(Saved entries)
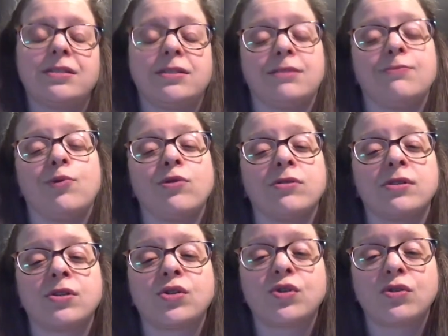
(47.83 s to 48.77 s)
it's
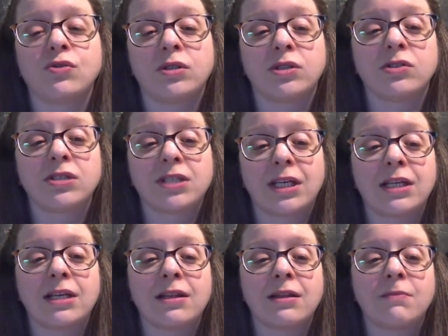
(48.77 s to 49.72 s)
important to
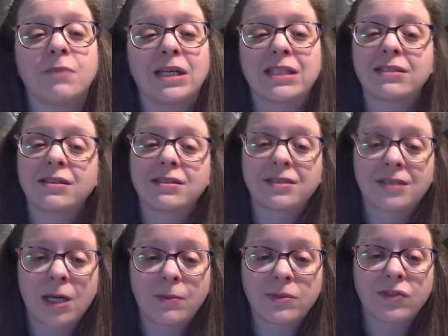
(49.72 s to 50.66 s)
understand the basic
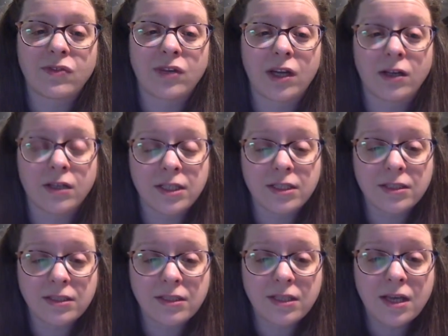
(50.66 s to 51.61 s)
steps of
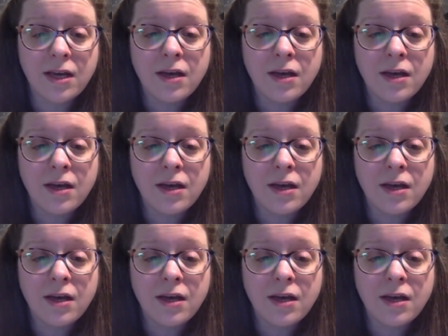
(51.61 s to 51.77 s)
inheritance.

What to work on ▸
Repeat the records exactly, without the pictures.

Result for this task ▸
(47.83 s to 48.77 s)
it's
(48.77 s to 49.72 s)
important to
(49.72 s to 50.66 s)
understand the basic
(50.66 s to 51.61 s)
steps of
(51.61 s to 51.77 s)
inheritance.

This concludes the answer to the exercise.